**WORK TO BE COMPLETED**: The answer should be an exact copy of the data.

** THE RECORDS follows **

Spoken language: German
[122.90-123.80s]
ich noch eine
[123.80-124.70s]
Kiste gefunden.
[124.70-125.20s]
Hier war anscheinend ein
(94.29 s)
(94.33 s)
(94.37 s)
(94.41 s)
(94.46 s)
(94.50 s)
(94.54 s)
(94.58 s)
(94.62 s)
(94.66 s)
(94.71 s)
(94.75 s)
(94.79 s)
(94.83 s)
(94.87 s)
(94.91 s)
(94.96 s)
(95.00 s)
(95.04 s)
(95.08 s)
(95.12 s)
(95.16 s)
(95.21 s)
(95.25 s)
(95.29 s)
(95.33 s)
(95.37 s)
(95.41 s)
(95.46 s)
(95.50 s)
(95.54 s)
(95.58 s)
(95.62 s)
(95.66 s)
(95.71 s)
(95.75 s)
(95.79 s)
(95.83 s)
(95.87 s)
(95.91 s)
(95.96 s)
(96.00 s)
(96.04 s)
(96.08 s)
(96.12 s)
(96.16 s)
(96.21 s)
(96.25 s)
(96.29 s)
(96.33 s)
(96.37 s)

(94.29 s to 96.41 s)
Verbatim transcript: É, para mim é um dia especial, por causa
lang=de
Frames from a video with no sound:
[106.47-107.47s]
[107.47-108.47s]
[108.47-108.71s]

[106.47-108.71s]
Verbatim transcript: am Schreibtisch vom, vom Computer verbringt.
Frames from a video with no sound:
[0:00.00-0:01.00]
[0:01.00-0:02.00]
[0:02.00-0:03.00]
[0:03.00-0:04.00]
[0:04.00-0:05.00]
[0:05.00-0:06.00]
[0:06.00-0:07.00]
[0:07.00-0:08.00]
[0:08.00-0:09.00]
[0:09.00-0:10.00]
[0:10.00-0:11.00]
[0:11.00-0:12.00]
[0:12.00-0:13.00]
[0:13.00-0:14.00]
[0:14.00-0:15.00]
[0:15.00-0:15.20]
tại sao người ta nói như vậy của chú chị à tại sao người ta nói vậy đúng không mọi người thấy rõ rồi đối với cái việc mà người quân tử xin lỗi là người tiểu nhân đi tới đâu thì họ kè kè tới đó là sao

** End of THE RECORDS **

**SOLUTION TO THIS PROBLEM**:
Spoken language: German
[122.90-123.80s]
ich noch eine
[123.80-124.70s]
Kiste gefunden.
[124.70-125.20s]
Hier war anscheinend ein
(94.29 s)
(94.33 s)
(94.37 s)
(94.41 s)
(94.46 s)
(94.50 s)
(94.54 s)
(94.58 s)
(94.62 s)
(94.66 s)
(94.71 s)
(94.75 s)
(94.79 s)
(94.83 s)
(94.87 s)
(94.91 s)
(94.96 s)
(95.00 s)
(95.04 s)
(95.08 s)
(95.12 s)
(95.16 s)
(95.21 s)
(95.25 s)
(95.29 s)
(95.33 s)
(95.37 s)
(95.41 s)
(95.46 s)
(95.50 s)
(95.54 s)
(95.58 s)
(95.62 s)
(95.66 s)
(95.71 s)
(95.75 s)
(95.79 s)
(95.83 s)
(95.87 s)
(95.91 s)
(95.96 s)
(96.00 s)
(96.04 s)
(96.08 s)
(96.12 s)
(96.16 s)
(96.21 s)
(96.25 s)
(96.29 s)
(96.33 s)
(96.37 s)

(94.29 s to 96.41 s)
Verbatim transcript: É, para mim é um dia especial, por causa
lang=de
Frames from a video with no sound:
[106.47-107.47s]
[107.47-108.47s]
[108.47-108.71s]

[106.47-108.71s]
Verbatim transcript: am Schreibtisch vom, vom Computer verbringt.
Frames from a video with no sound:
[0:00.00-0:01.00]
[0:01.00-0:02.00]
[0:02.00-0:03.00]
[0:03.00-0:04.00]
[0:04.00-0:05.00]
[0:05.00-0:06.00]
[0:06.00-0:07.00]
[0:07.00-0:08.00]
[0:08.00-0:09.00]
[0:09.00-0:10.00]
[0:10.00-0:11.00]
[0:11.00-0:12.00]
[0:12.00-0:13.00]
[0:13.00-0:14.00]
[0:14.00-0:15.00]
[0:15.00-0:15.20]
tại sao người ta nói như vậy của chú chị à tại sao người ta nói vậy đúng không mọi người thấy rõ rồi đối với cái việc mà người quân tử xin lỗi là người tiểu nhân đi tới đâu thì họ kè kè tới đó là sao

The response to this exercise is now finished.